→ Task:
Please give every line below again exactly, but not its pictures.

→ Data to examine:
#####
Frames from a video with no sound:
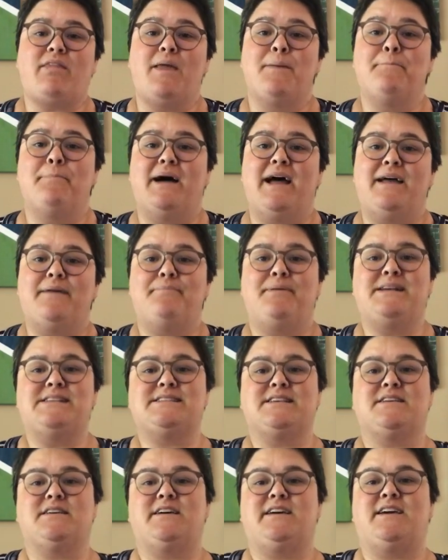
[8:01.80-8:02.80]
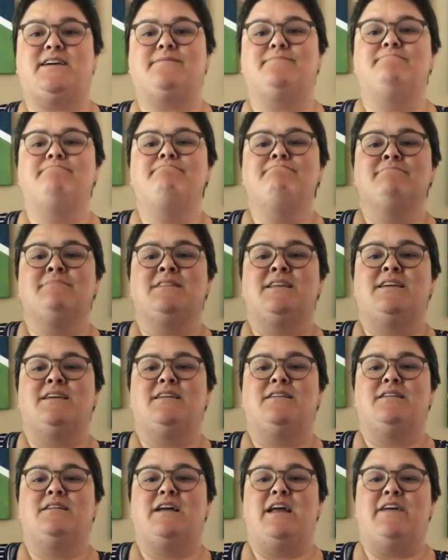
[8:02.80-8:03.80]
But basically,
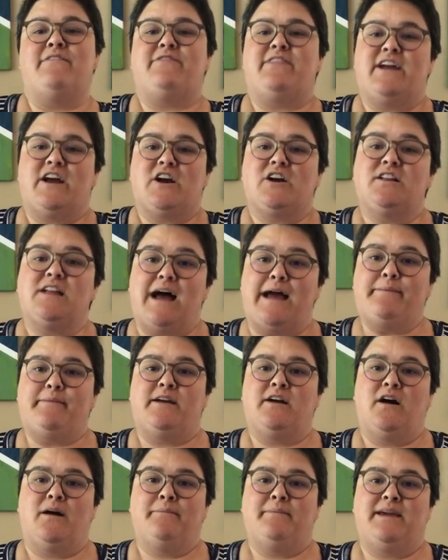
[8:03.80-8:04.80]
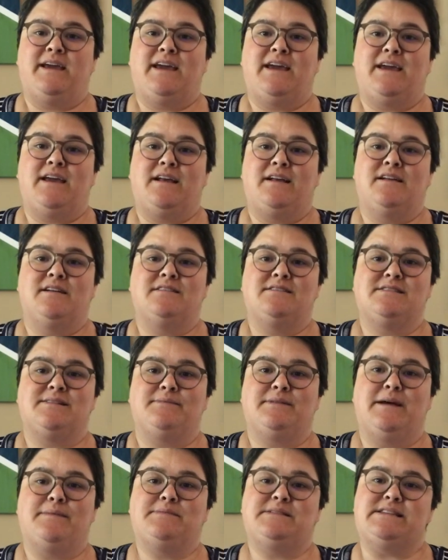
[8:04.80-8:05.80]
if they're climbing on me,
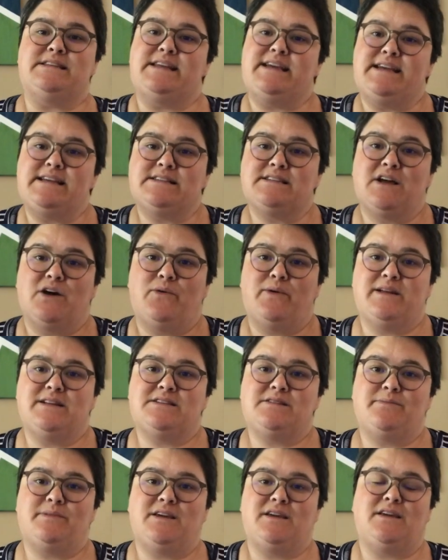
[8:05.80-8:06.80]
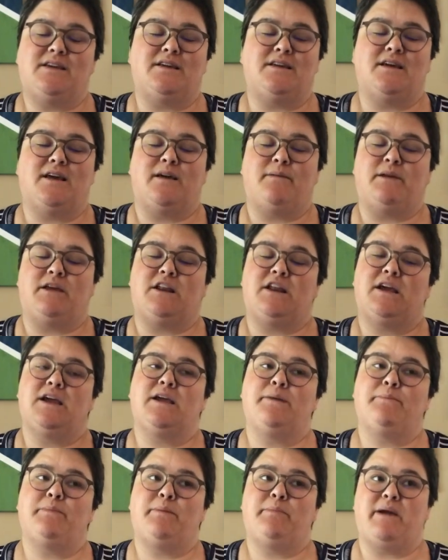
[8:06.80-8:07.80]
sometimes knees go into me. I mean, it
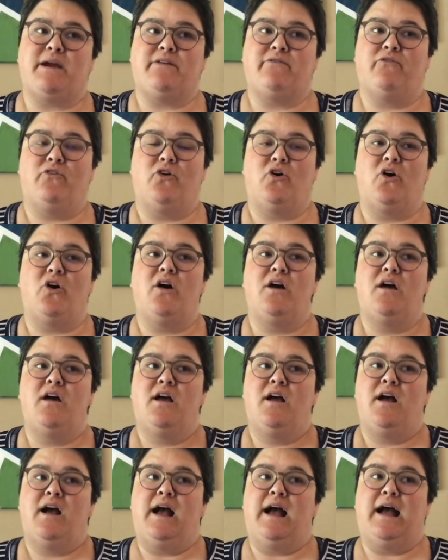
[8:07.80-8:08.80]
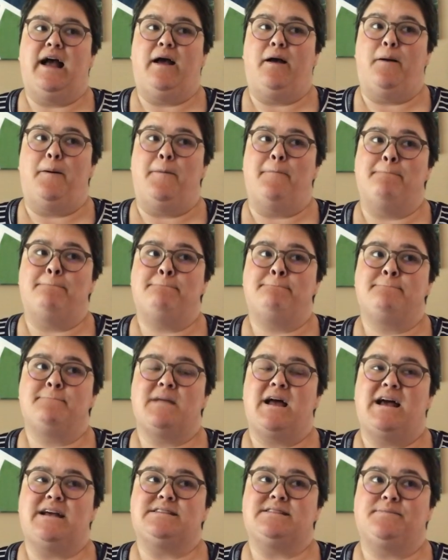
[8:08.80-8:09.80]
can be painful.
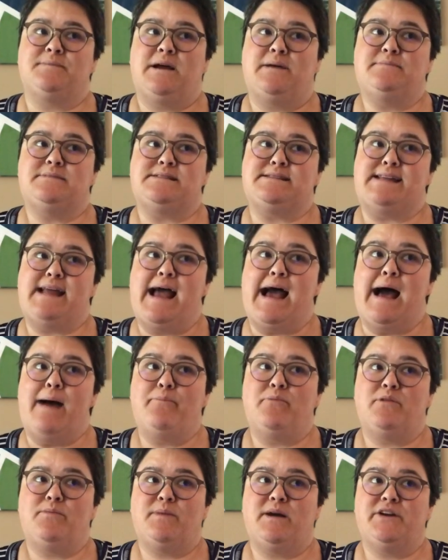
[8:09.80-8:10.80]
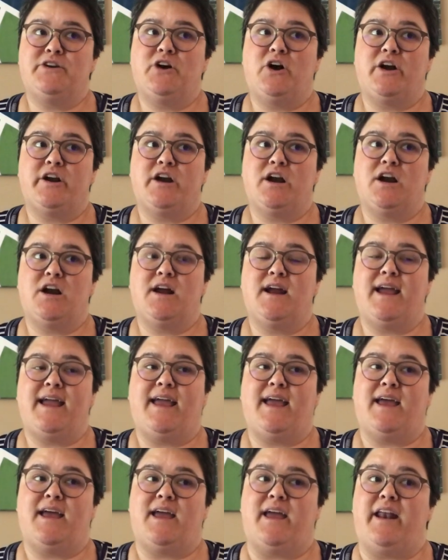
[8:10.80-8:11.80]
I sometimes nap with my daughter,
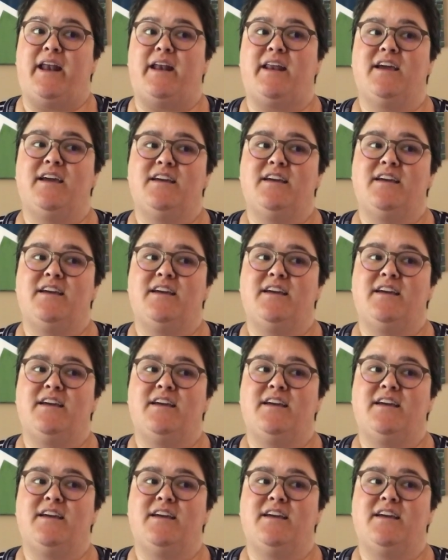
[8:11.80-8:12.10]
and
#####
→ Your solution:
Frames from a video with no sound:
[8:01.80-8:02.80]
[8:02.80-8:03.80]
But basically,
[8:03.80-8:04.80]
[8:04.80-8:05.80]
if they're climbing on me,
[8:05.80-8:06.80]
[8:06.80-8:07.80]
sometimes knees go into me. I mean, it
[8:07.80-8:08.80]
[8:08.80-8:09.80]
can be painful.
[8:09.80-8:10.80]
[8:10.80-8:11.80]
I sometimes nap with my daughter,
[8:11.80-8:12.10]
and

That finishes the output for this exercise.